Suppose $f$ is the following modular forms

\begin{equation} f=\eta(q^5)^4 [\eta(q)^4+5\,\eta(q)^3\eta(q^{25})+20 \eta(q)^2\eta(q^{25})^2+25\eta(q)\eta(q^{25})^3+25 \eta(q^{25})^4] \end{equation}

where $\eta$ is the Dedekind's eta function, i.e. \begin{equation} \eta(q)=q^{\frac{1}{24}} \prod_{n=1}^{\infty}(1-q^n) \end{equation}

$f$ is of weight $4$ and level 25 (with group $\Gamma_0(25)$). I want to find whether the twisted $L$ functions, $L(f,\chi,s)$ vanishes at $s=2$ or not, where $\chi$ is the quadratic character $(./5)$. I tried to show this use modular symbols, but have not made any progress. Anyone got any ideas?

In the note, Overconvergent Modular Symbols by Robert Pollack,

http://math.bu.edu/people/rpollack/Papers/Overconvergent_modular_symbols.pdf

In page 3 there is a formula

\begin{equation} L(g,\chi,1)=\frac{\tau(\chi)}{N} \sum_{a\, \text{mod}\, N} \bar{\chi}(a)2 \,\pi \,i \int_{i\,\infty}^{-a/N}g(z)dz \end{equation}

where $g$ is a modular form of weight 1. I am wondering whether there is a formula for weight 4. Then we could transform $L(f,\chi,2)$ into a sum of integrals, which might be helpful.

Answer 1

The $L$-series vanishes at the central point (which I presume is $s = 2$ in the OP's normalization, although I'm not sure).

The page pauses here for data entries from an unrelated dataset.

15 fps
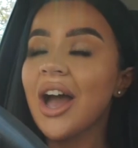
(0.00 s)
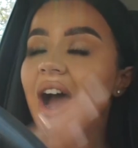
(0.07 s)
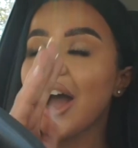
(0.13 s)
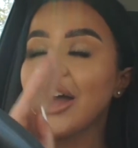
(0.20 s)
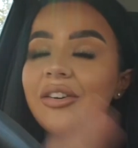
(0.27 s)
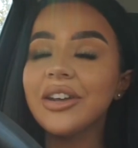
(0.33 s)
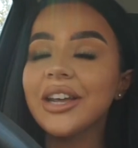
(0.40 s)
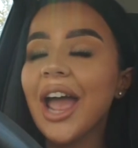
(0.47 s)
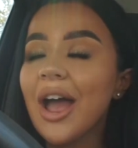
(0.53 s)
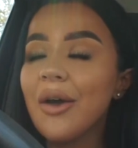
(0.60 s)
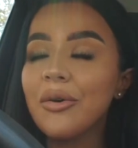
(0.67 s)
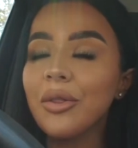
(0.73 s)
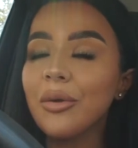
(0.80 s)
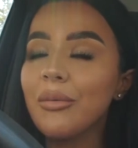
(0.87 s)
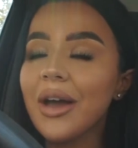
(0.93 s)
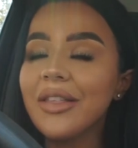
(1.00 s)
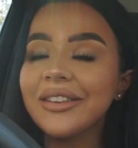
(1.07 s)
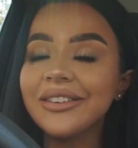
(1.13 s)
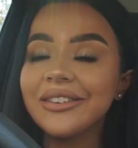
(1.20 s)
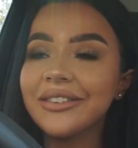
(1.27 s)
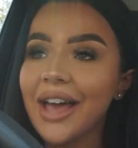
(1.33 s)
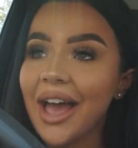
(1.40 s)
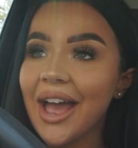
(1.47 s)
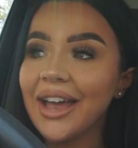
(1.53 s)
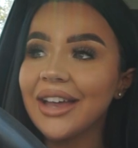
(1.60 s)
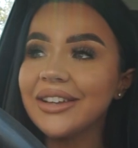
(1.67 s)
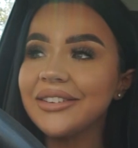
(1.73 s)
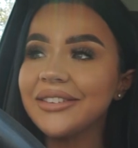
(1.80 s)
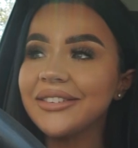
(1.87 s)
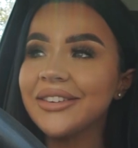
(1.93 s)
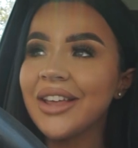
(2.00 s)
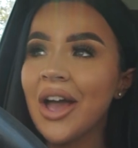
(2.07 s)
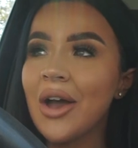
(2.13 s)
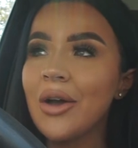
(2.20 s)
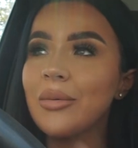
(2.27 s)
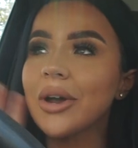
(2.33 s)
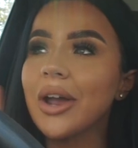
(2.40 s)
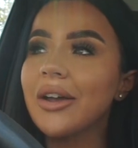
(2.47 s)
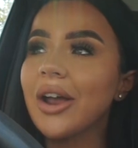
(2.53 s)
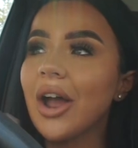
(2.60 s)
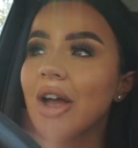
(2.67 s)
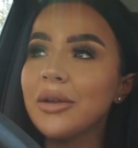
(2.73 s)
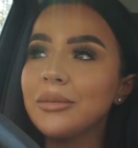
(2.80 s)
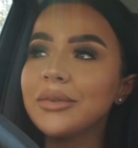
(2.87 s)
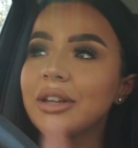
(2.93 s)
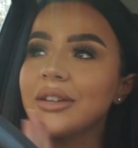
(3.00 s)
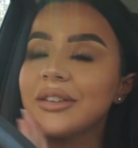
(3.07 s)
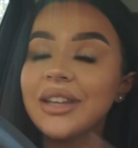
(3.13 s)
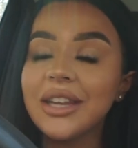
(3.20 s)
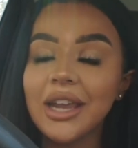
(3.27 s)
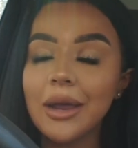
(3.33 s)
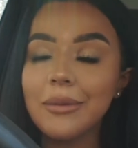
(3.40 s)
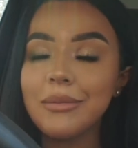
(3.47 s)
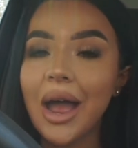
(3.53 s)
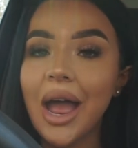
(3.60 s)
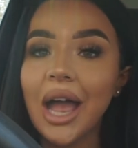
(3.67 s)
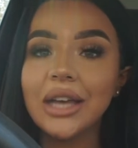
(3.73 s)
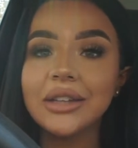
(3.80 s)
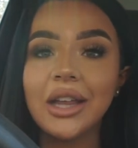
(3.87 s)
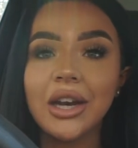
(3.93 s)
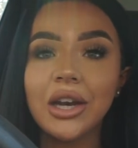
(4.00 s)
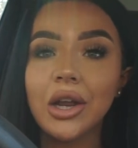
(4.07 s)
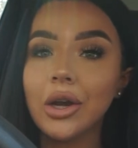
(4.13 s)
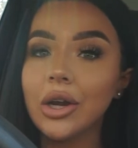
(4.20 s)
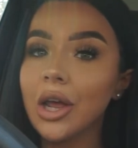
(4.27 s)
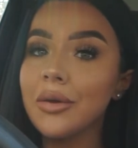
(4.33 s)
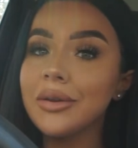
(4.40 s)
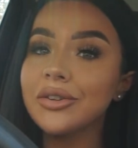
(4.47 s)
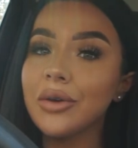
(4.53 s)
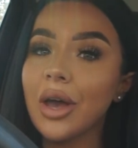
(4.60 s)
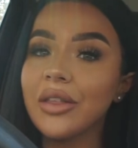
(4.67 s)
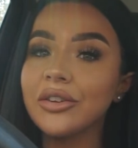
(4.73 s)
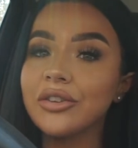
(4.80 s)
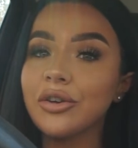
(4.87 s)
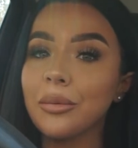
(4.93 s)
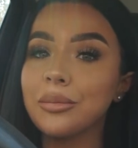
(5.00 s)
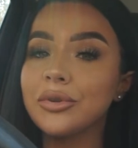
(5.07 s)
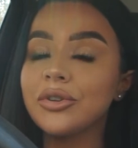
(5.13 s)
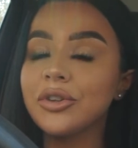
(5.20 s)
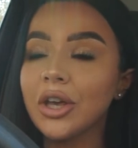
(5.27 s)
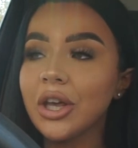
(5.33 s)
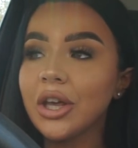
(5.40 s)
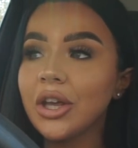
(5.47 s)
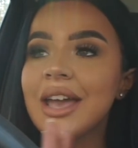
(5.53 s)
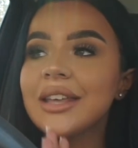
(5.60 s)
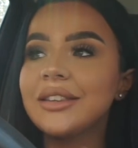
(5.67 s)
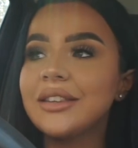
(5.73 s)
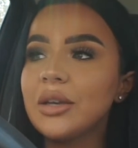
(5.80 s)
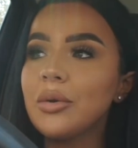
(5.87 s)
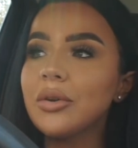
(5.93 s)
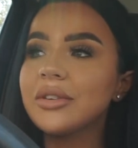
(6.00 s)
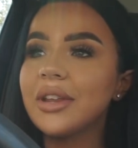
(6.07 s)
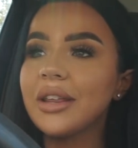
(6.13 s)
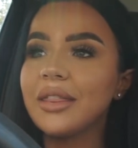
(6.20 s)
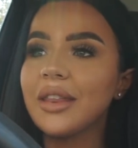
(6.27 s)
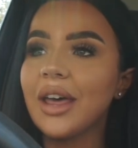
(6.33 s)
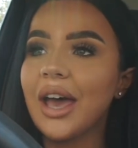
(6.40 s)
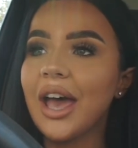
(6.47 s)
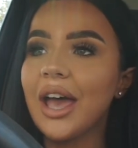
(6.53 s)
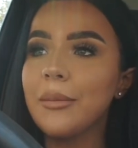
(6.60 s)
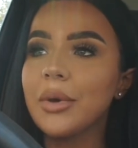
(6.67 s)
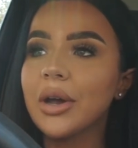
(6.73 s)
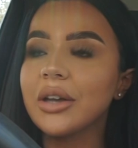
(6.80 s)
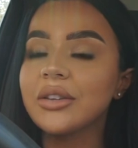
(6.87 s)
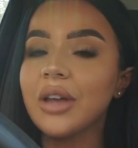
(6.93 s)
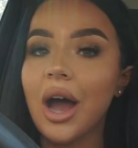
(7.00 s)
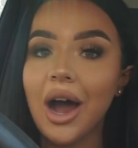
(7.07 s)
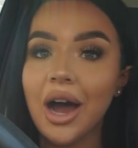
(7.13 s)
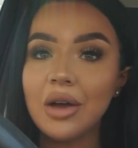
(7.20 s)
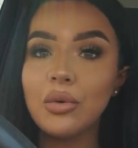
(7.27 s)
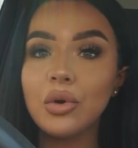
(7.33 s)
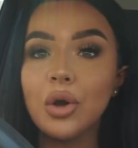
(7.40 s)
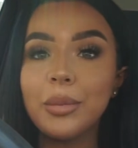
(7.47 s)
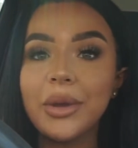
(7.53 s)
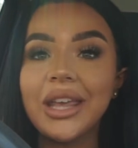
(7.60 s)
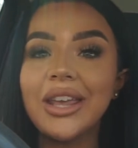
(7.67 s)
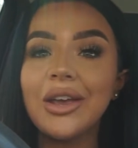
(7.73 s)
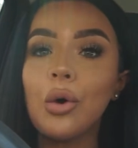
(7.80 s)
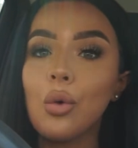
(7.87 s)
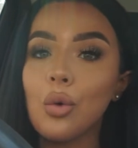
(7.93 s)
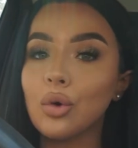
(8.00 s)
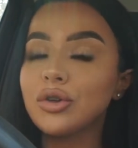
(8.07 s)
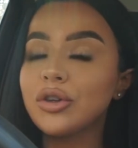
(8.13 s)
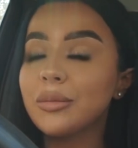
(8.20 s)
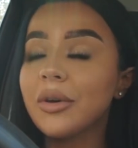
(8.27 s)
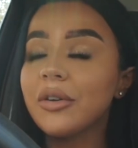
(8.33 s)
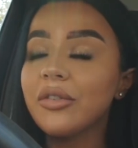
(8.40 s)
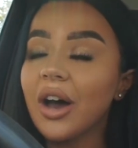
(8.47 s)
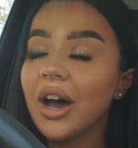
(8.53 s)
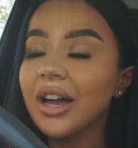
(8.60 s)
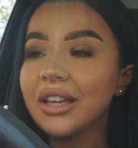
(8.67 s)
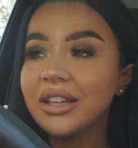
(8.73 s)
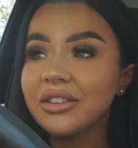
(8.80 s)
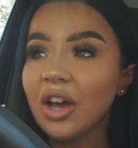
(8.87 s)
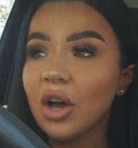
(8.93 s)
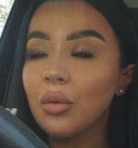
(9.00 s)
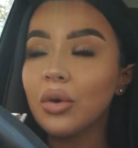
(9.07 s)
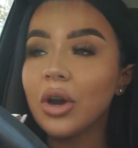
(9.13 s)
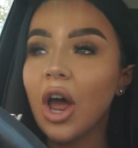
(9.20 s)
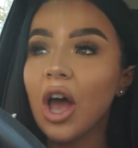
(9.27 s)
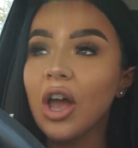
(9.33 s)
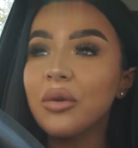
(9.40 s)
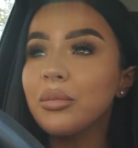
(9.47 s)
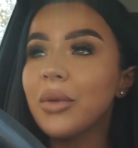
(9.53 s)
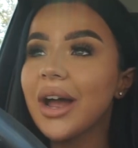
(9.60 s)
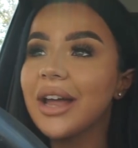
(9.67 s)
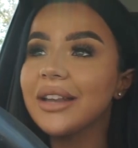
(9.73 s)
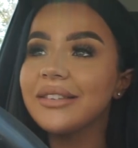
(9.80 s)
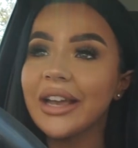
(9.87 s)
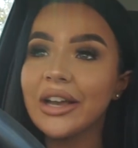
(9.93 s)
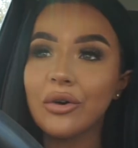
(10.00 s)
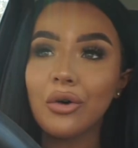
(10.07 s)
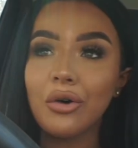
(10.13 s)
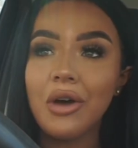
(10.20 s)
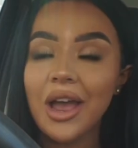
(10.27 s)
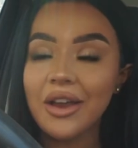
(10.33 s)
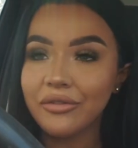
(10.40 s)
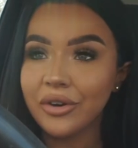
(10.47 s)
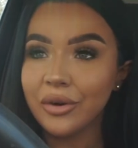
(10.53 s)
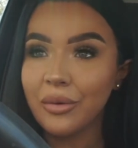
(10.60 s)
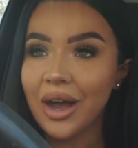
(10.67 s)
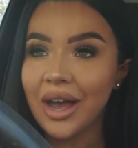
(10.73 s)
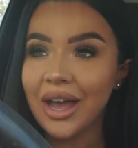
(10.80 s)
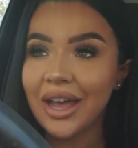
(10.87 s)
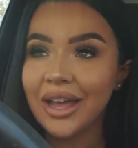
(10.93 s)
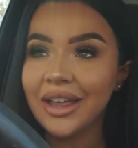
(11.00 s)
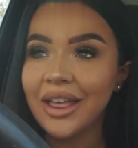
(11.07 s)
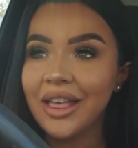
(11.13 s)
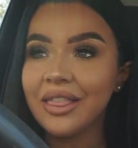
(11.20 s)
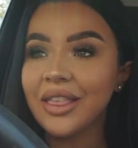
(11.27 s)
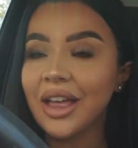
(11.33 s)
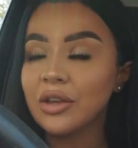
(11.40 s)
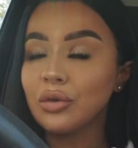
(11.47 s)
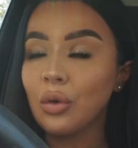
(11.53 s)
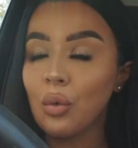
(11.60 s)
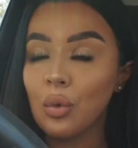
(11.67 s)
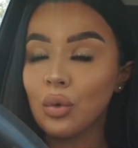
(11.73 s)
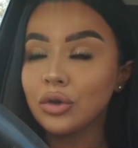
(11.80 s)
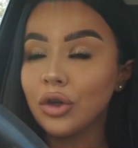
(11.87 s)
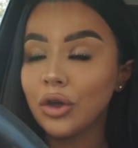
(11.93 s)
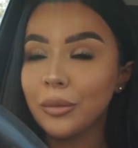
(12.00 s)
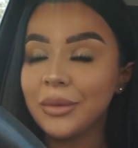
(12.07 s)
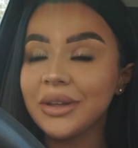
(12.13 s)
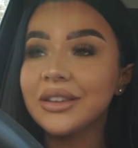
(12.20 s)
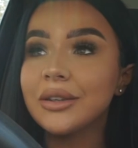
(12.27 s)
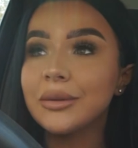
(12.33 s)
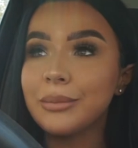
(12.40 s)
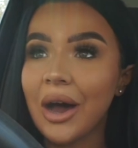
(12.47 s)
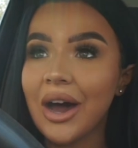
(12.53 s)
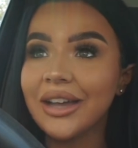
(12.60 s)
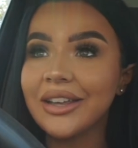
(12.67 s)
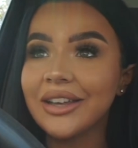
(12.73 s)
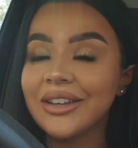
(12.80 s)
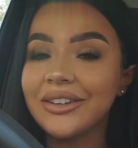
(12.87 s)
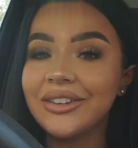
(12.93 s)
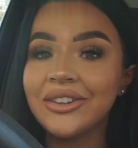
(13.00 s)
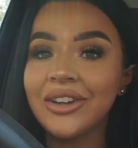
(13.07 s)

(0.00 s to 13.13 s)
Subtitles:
I don't care what the weather says. We're going Homesense TK Maxx, and I'm gonna go into other shops too, see what's in there, because I wanna be autumnified. I want homeware, decor everywhere that's autumn inspired.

The reason for this is that $f \otimes \chi_{5}$ has eigenvalue equal to $-1$ under the Fricke involution $\begin{bmatrix} 0 & -1 \\ 25 & 0 \end{bmatrix}$ (according to Magma), and the sign of the functional equation of a weight $k$ newform is $i^{k}$ times the Fricke eigenvalue (by Theorem 7.1 of Iwaniec's Topics in Classical Automorphic Forms).